The Core Idea: Aggregate from Neighbours
Every GNN follows the same fundamental principle, called message passing:
Each node’s new representation = function(its current representation, representations of its neighbours)
After k iterations, node v’s embedding captures information from all nodes up to k hops away (its k-hop neighbourhood).
This is beautiful because:
- Nearby nodes influence each other (just like in the real world).
- The same aggregation function works on graphs of any size.
- The function is learned from data, so it adapts to the task.
Three Task Levels
GNNs can produce predictions at three granularities:
| Level | What you predict | Example |
|---|---|---|
| Node | Label for each node | Is this user a bot? |
| Edge | Label or score for each edge | Will A befriend B? |
| Graph | Label for the whole graph | Is this molecule toxic? |
For node tasks: use the node embeddings directly.
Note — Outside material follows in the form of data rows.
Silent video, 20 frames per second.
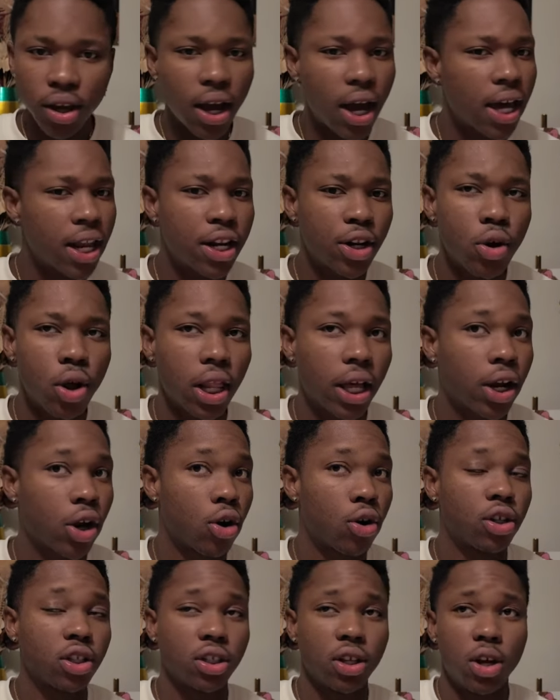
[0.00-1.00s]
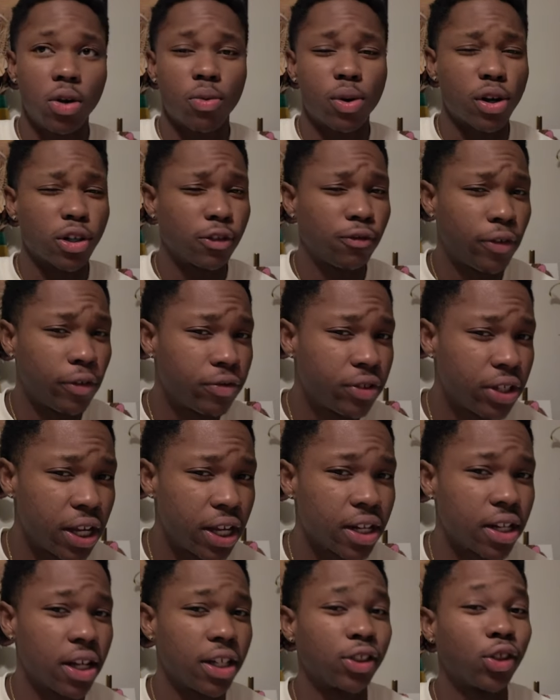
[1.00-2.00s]
I didn't know I liked girls. When I was
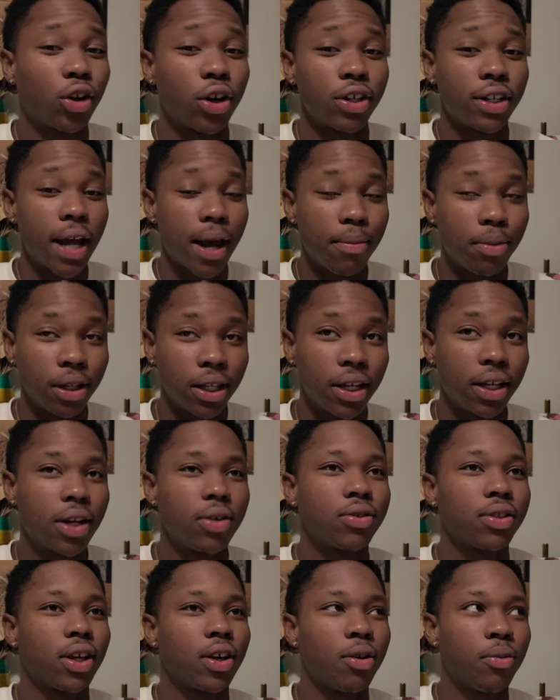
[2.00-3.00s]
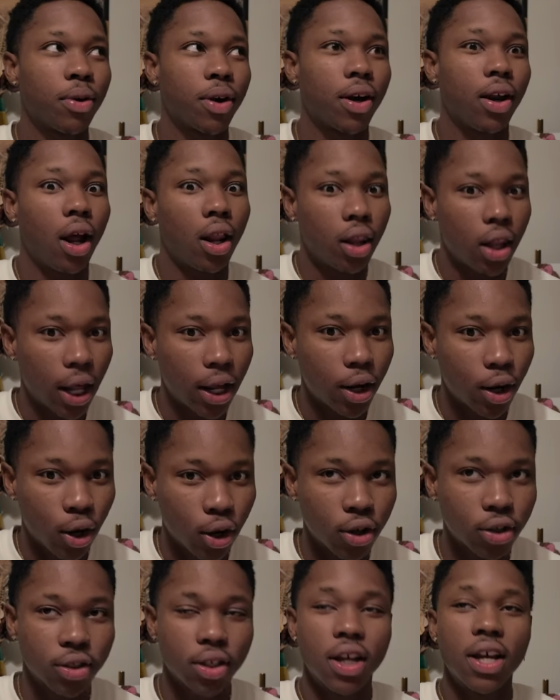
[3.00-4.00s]
15, I started dabbling. I was like, oh my God, I like
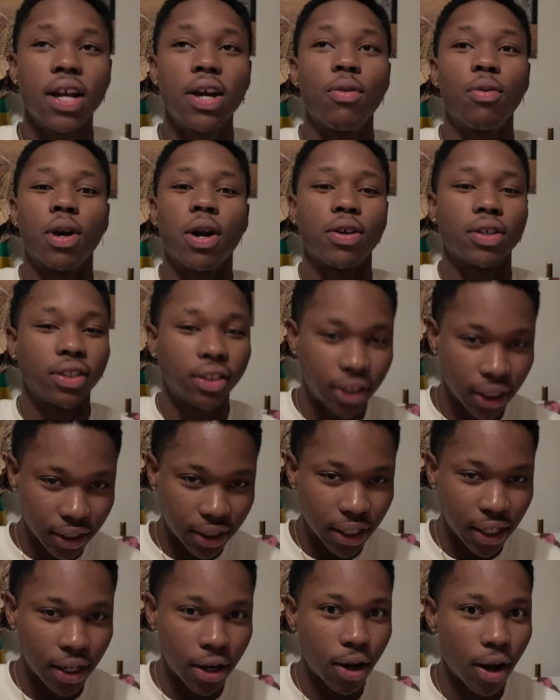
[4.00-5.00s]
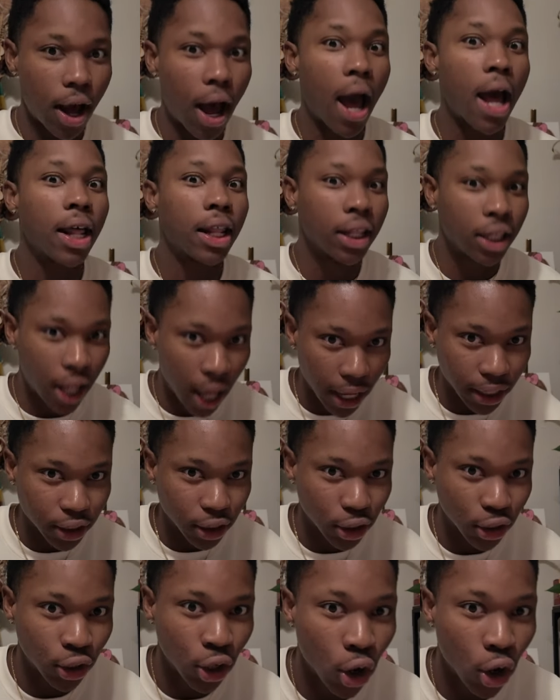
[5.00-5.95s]
girls. When I was 16, I liked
For graph tasks: readout (pooling) the node embeddings into a single graph vector.
The Landscape of GNN Architectures
| Model | Year | Key idea |
|---|---|---|
| GCN | 2016 | Spectral convolution → normalised averaging |
| GAT | 2018 | Attention weights on edges |
| GraphSAGE | 2017 | Inductive learning via neighbourhood sampling |
| GIN | 2019 | Most expressive aggregator (sum + MLP) |
| Sheaf NN | 2022+ | Section-space diffusion, generalises GCN |
✅ Key Takeaways
- Graphs model relational data: atoms, users, papers, intersections — any entities with relationships.
- GNNs learn by iterative neighbourhood aggregation: after k layers, each node knows about its k-hop neighbourhood.
- The same model works on graphs of any size and any node ordering — it's permutation invariant/equivariant.
- Supports node-, edge-, and graph-level predictions via readout pooling.